------ RECORDS SUPPLIED

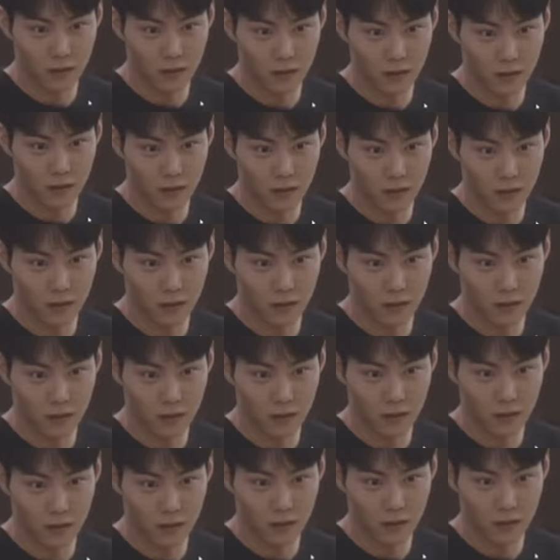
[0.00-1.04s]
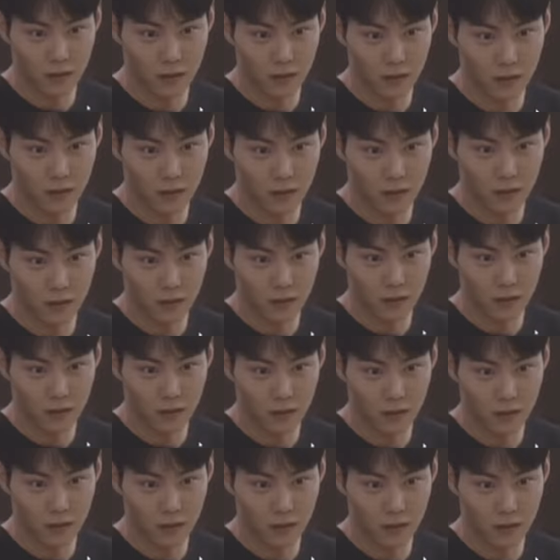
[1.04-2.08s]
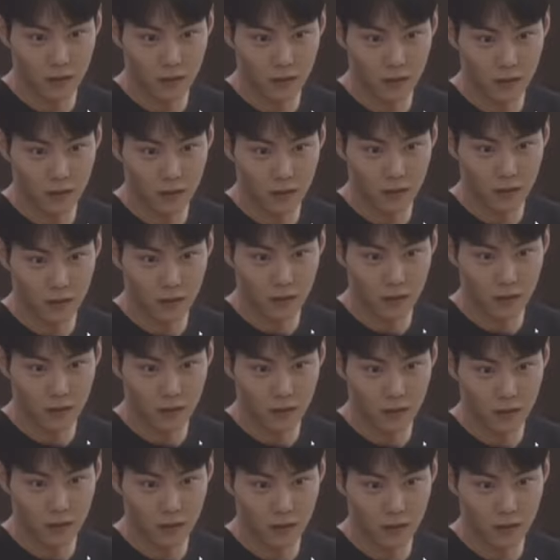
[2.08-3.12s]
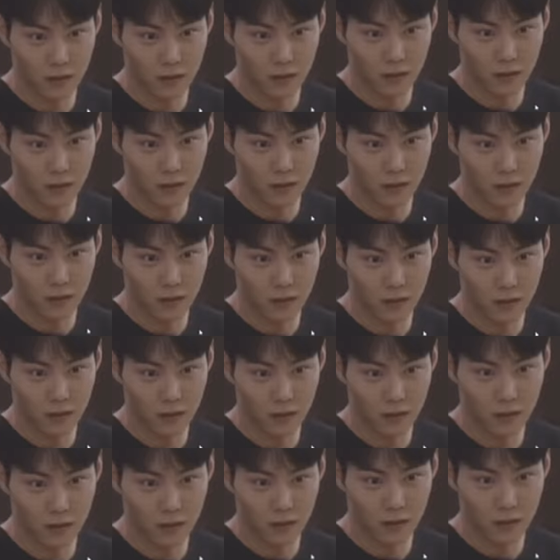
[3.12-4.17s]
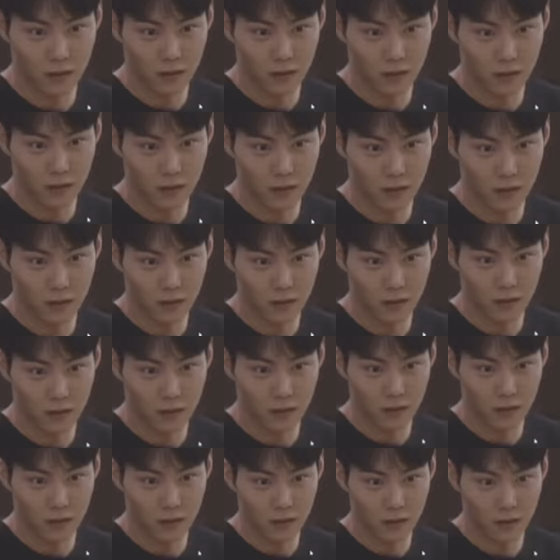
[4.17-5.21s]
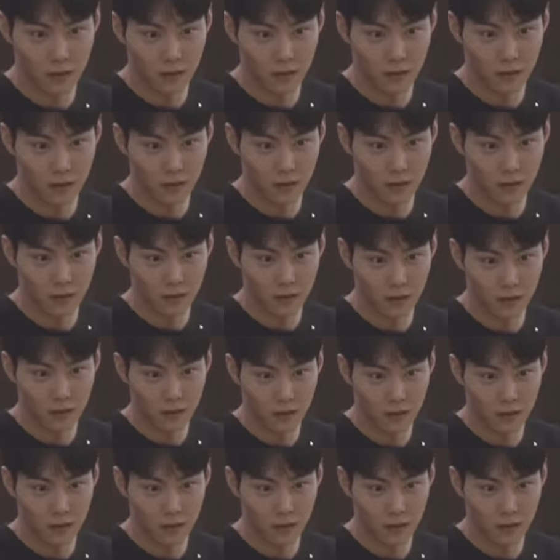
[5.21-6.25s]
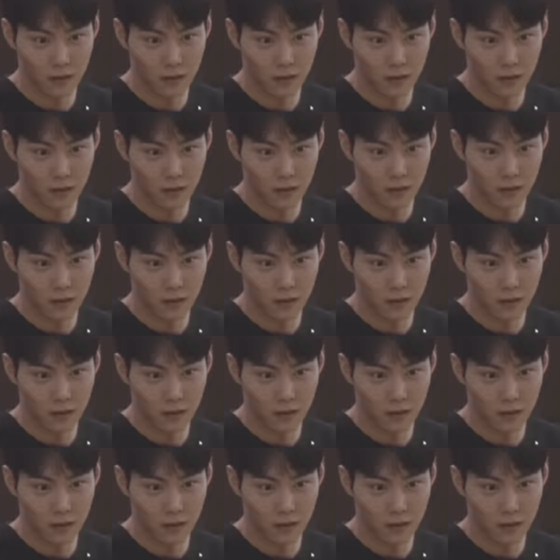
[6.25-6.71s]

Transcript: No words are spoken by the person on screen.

------------
------ RECORDS SUPPLIED

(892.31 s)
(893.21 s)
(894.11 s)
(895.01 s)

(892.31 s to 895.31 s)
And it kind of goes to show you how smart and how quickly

------------

**WHAT IS REQUIRED:** To complete this exercise, transcribe exactly the lines above from the one that holds "[1.04-2.08s]" through the one that holds "Transcript: No words". Pictures stay out.

**TASK RESULT:**
[1.04-2.08s]
[2.08-3.12s]
[3.12-4.17s]
[4.17-5.21s]
[5.21-6.25s]
[6.25-6.71s]

Transcript: No words are spoken by the person on screen.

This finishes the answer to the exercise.